- anthropologists of the early 20th century distinguished between primitive (traditional) societies and modern societies;
- modernization theory saw industrialization as the key to the development of modern society; post-WWII foreign policy for Western countries saw the heightened drive to develop “traditional” societies through industrialization and incorporation into the global market system
- as industrialization starts, societies bifurcated into “dual societies” (modern and traditional sector)
- as a society became further linked to the global marketplace, the modern sector of society would expand and the traditional sector would contract
- underdevelopment was seen from this perspective as lacking technology, capital, education, entrepreneurial spirit, etc. – the cultural trappings of modern society
- modernization theory ran into a big problem – development failed in many cases, and tradition (i.e., religion) proved to be more resistant to modernizing efforts
- development did not lead to modernization because of the political and economic interests of the developed world
- Andre Frank: first world maintains power over third world (developing countries) by fostering third world countries dependency upon first world; underdevelopment was produced as a result of power imbalances
- Wallerstein and the World Capitalist System: societies and cultures cannot be understood solely within the boundaries of a nation-state; world is interconnected through a complex political economic relationship, where global “centers” exert their power and influence over the “periphery” in a number of ways
Defined in this way, development entails the simultaneous recognition and negation of difference; Third World subjects are recognized as different, on the one hand, whereas development is precisely the mechanism through which that difference is to be obliterated, on the other. That this dynamic of recognition and disavowal of difference is endlessly re-enacted in each project or strategy is not only a reflection of the failure of development to fulfill its promise but an essential feature of the development enterprise. If the colonial encounter determined the power structure in which anthropology took shape, the development encounter has similarly provided the overall context for contemporary anthropology. (Escobar 1997:497)
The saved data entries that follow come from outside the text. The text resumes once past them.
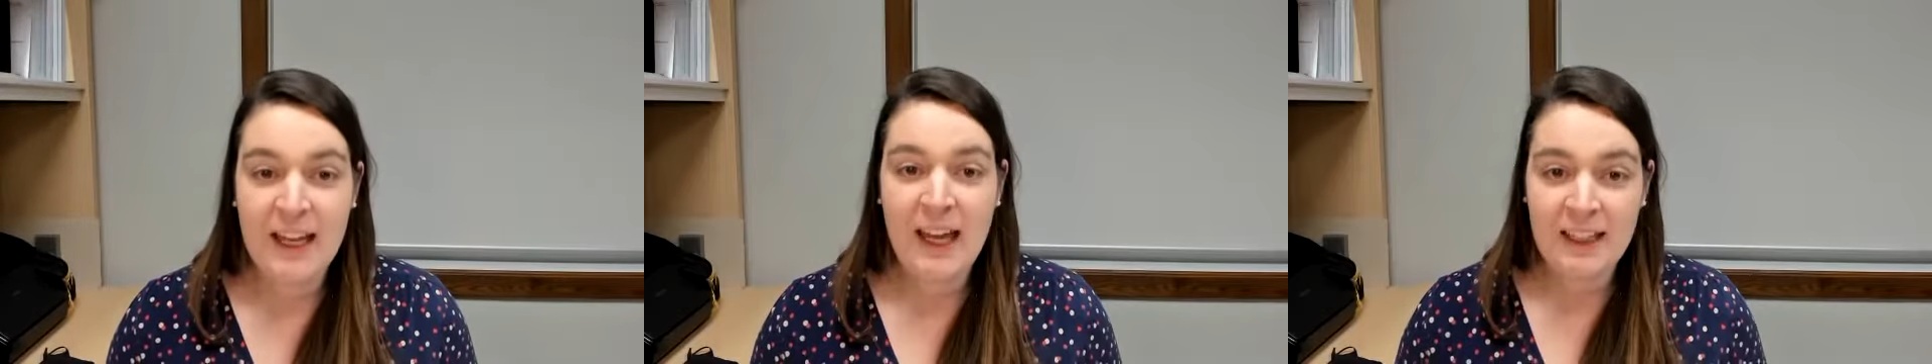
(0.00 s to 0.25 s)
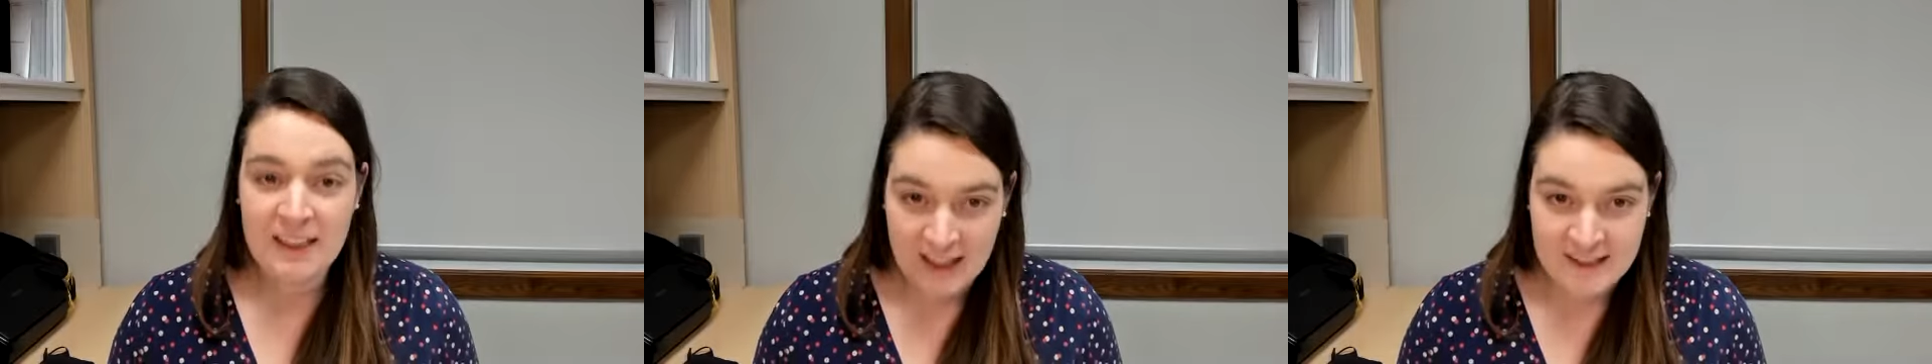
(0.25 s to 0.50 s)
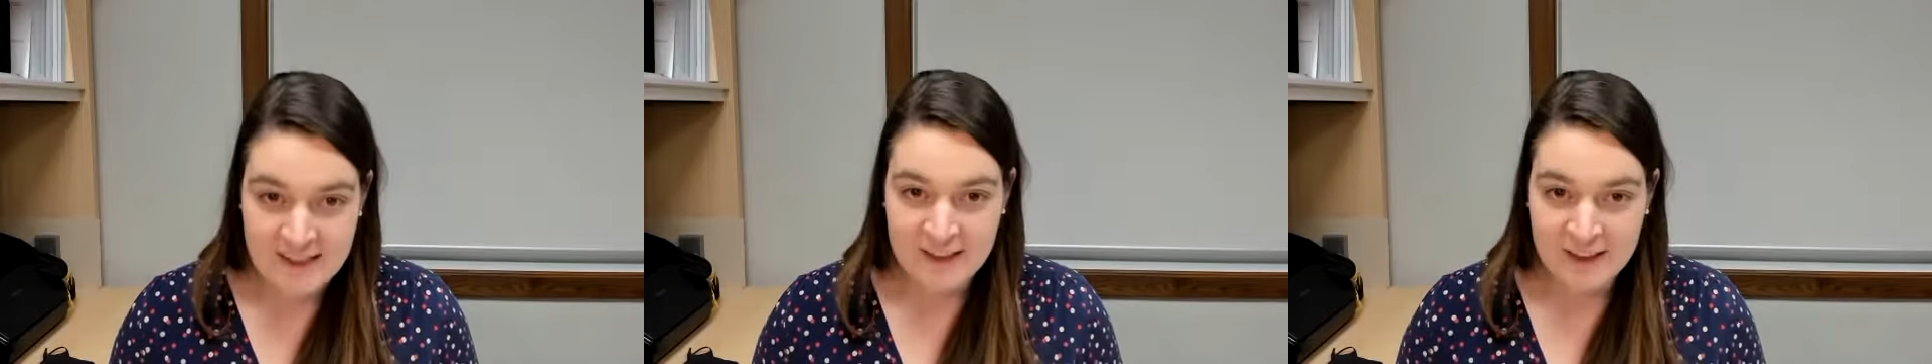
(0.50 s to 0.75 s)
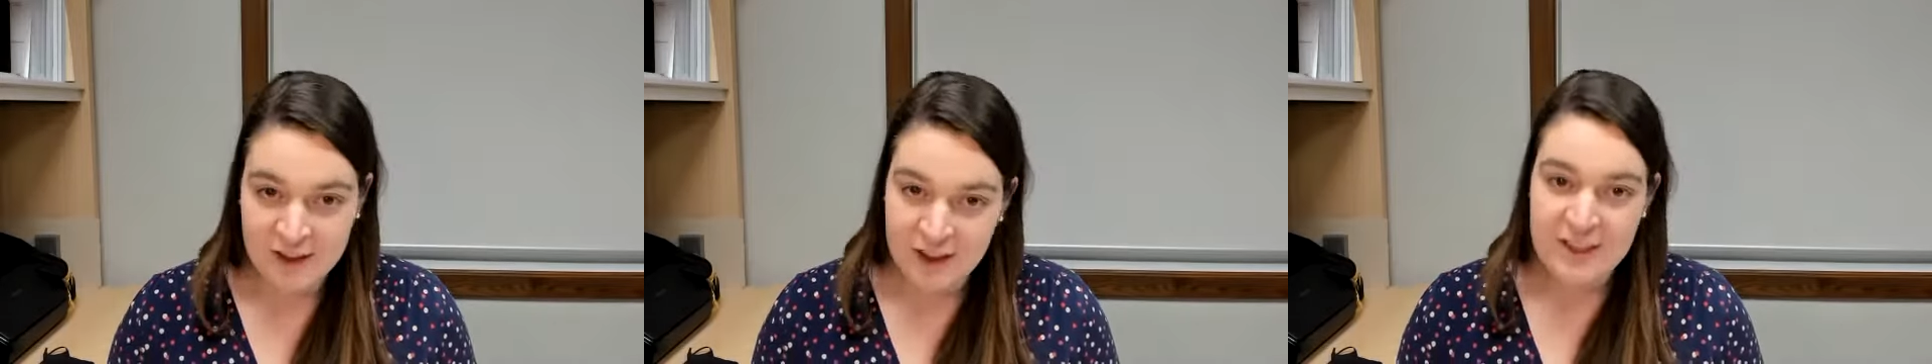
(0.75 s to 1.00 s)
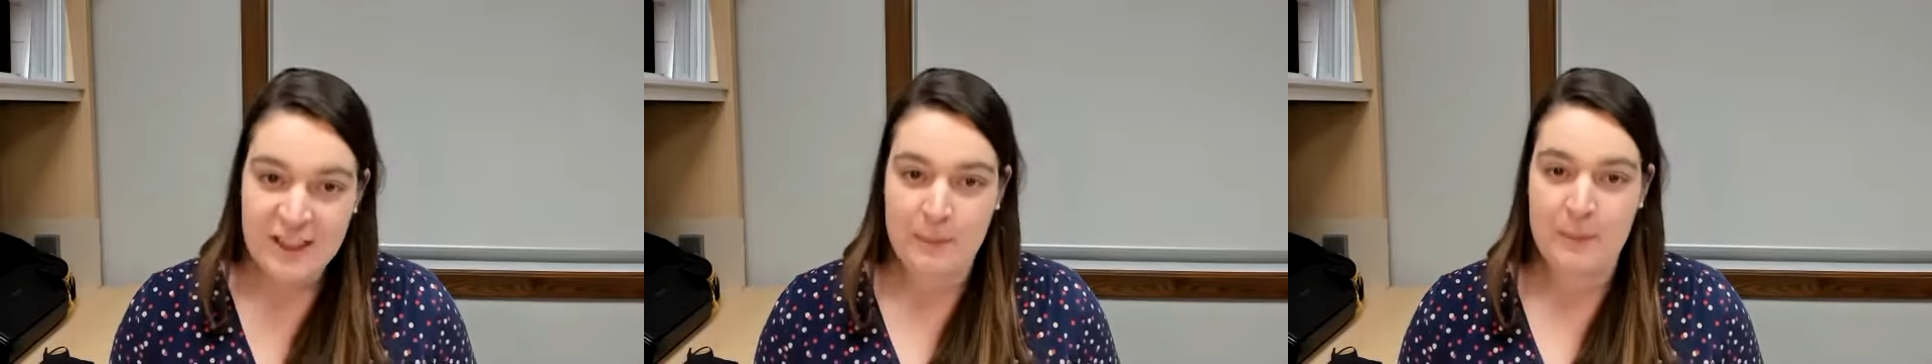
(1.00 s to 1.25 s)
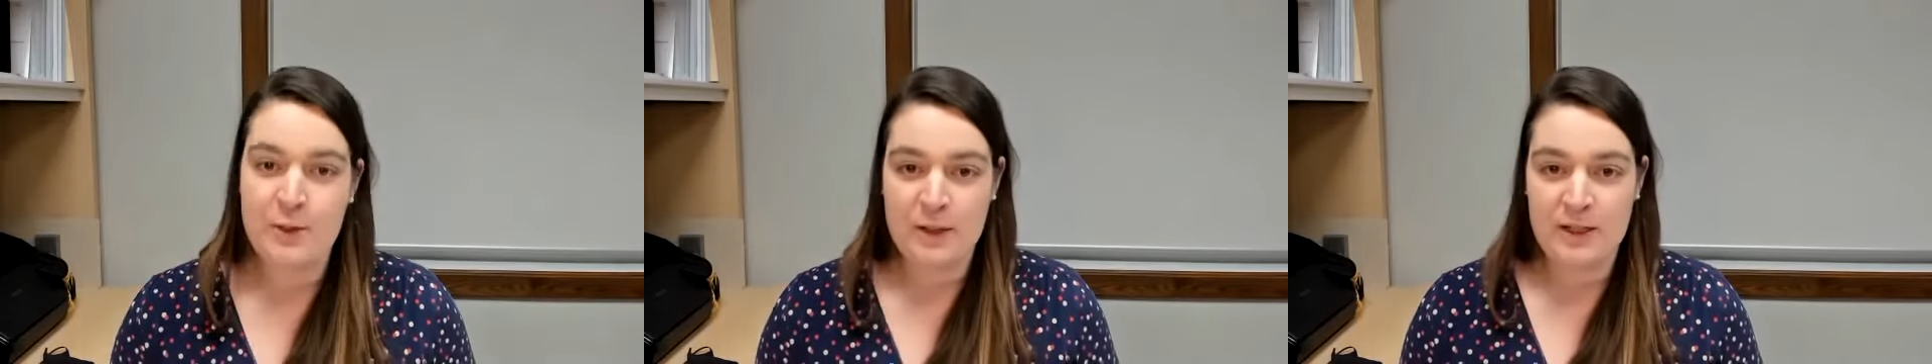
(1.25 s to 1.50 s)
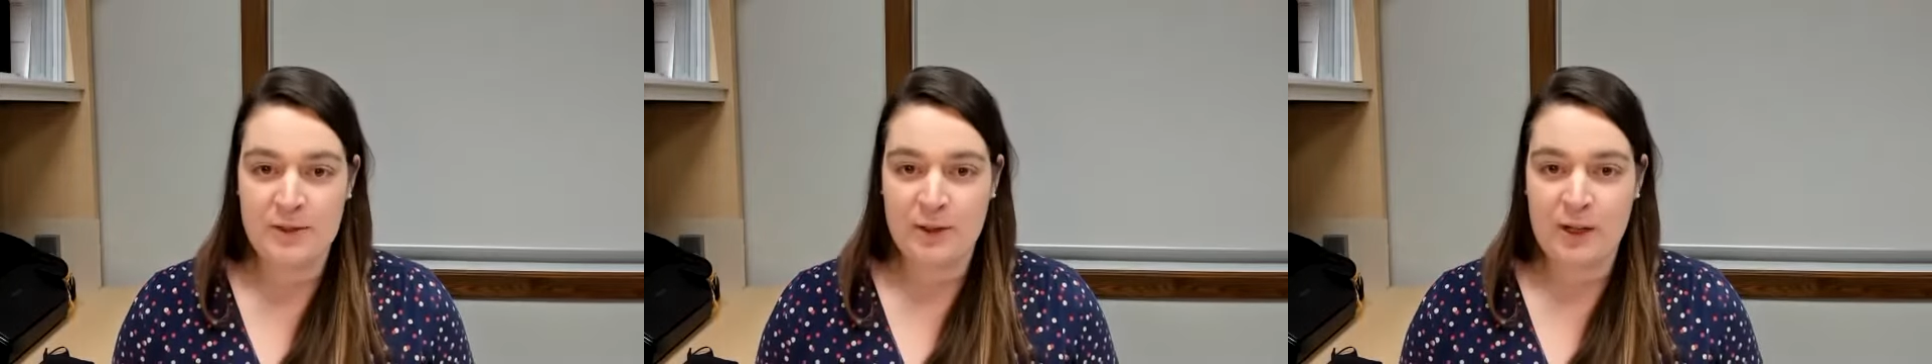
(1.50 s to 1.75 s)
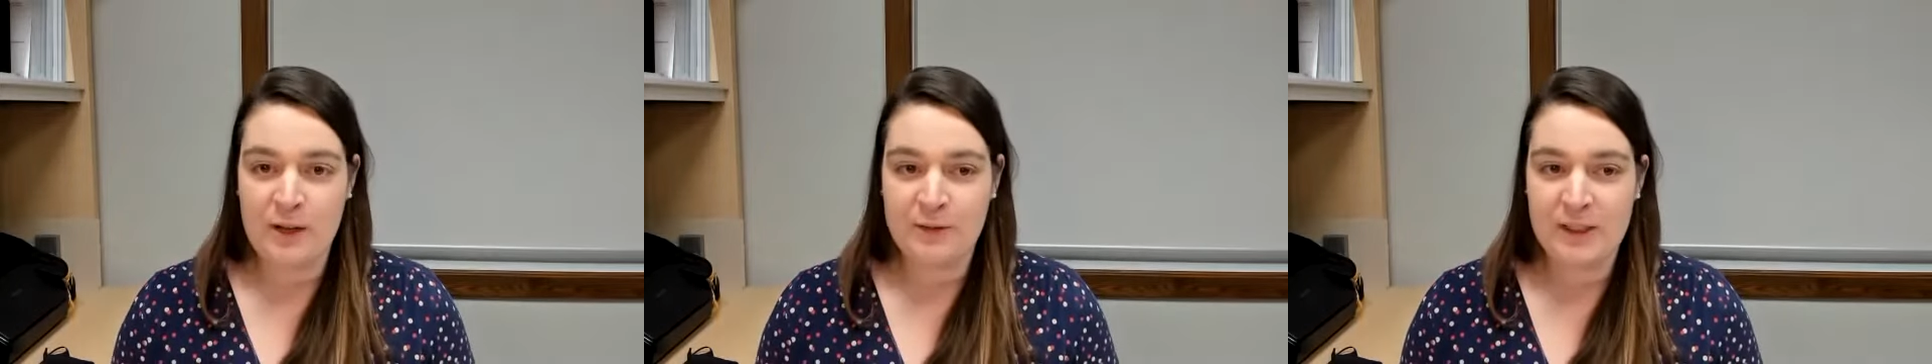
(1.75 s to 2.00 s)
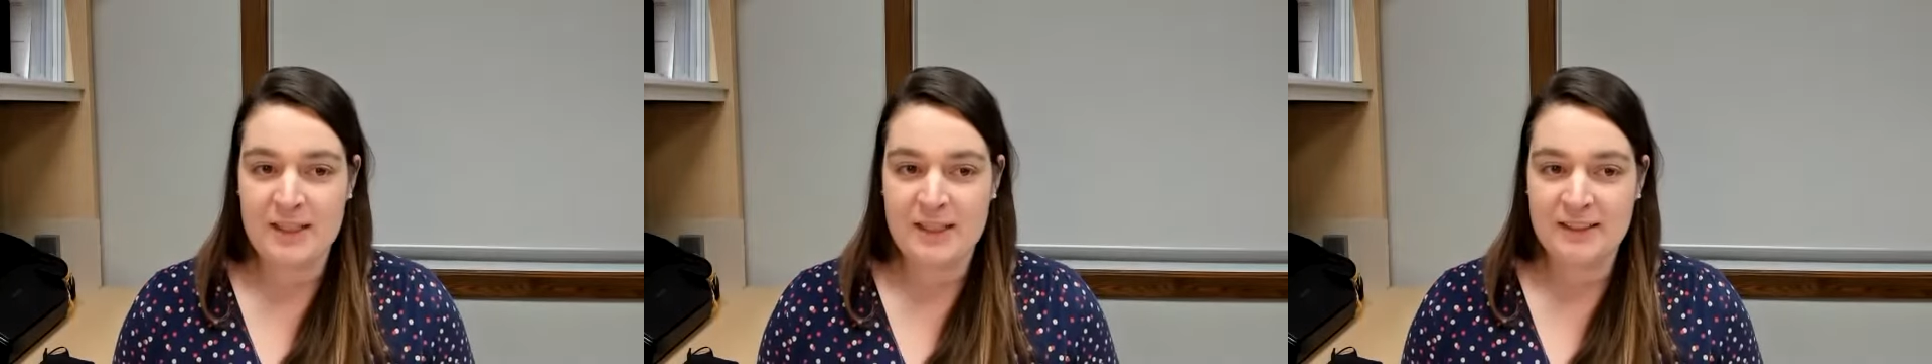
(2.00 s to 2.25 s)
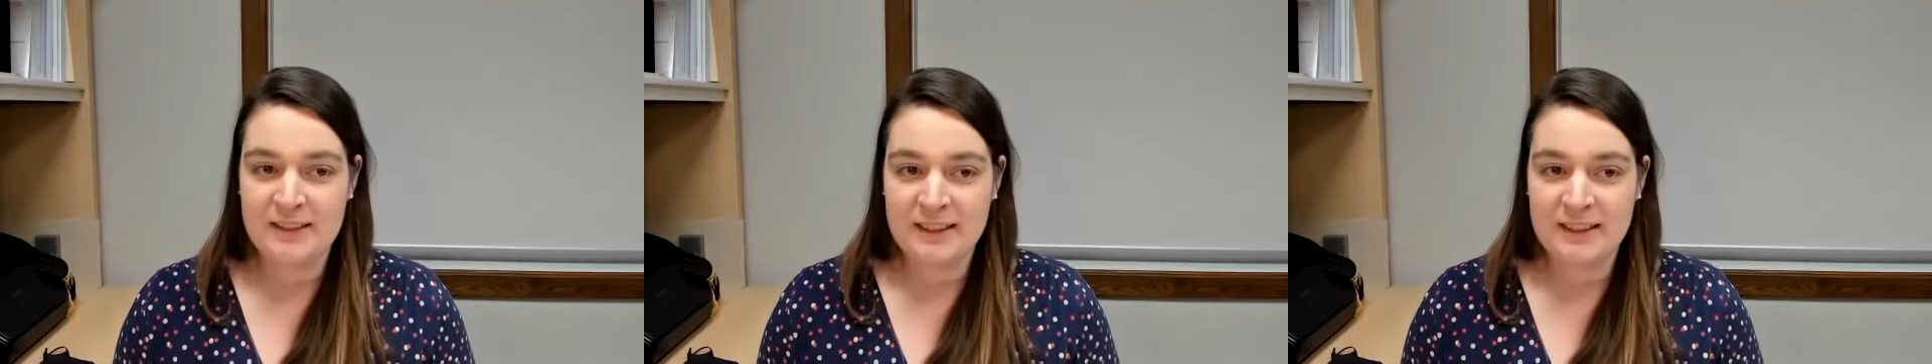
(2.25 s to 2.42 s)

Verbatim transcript: And yes, she's coming to our district conference.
- simultaneous recognition and negation of difference; do these assumptions hold: 1) economic growth is vital for a society, and 2) something is missing from a society that needs development, that something being social, economic, cultural (i.e., education, infrastructure, gender equality, etc.); implicit then is a comparison with “the developed,” where development essentially pushes people to be “more like us”
- this then makes front and center the anthropological project; anthropologists in development as cultural brokers
- power inequality and hierarchical reinforcement then is an implicit part of the development enterprise; problems in failure of development projects; shift from economic growth to addressing needs of people: proverty-oriented programming
- issue of discourse: while there are materialist goals in development project, development itself as an ideology (an ideology that is visible in discourse) makes particular arguments for the way the world should be and reinforces particular types of authority (i.e., “scientific authority”); this tendency tends to obscure the historical specificity of the rise of development (i.e., Cold War politics) and in essence rejects cultural relativity; development discourse is ethnocentric
- While economic and social changes resulting from development interventions can cause problems in local societies throughout the world, one of the most damaging outcomes are the “cultural dislocations” that cause problems in identity.
How are anthropologists trying to correct some of these failures of development?
- trying to give more voice to local people, the subjects of development; emphasis on “local knowledge”; grassroots approaches
- trying to give more focus on local beliefs; see example of the Makah
- trying to include other forms of knowledge in development discourse – for example, gendered knowledge; gender and development, understanding the male bias in development (and in our own culture) (example of micro-credit, Grameen Bank)
- dialogue with community activists; responses to cultural change; green revolution, GMO foods, McDonalds, ADM, and the Slow Food Movement – the politics of change
- trying to better understand globalization and cultural change– this is what we will be examining for the rest of the term
The problem of development is the analytical problem of globalization – what is the connection between the global and the local?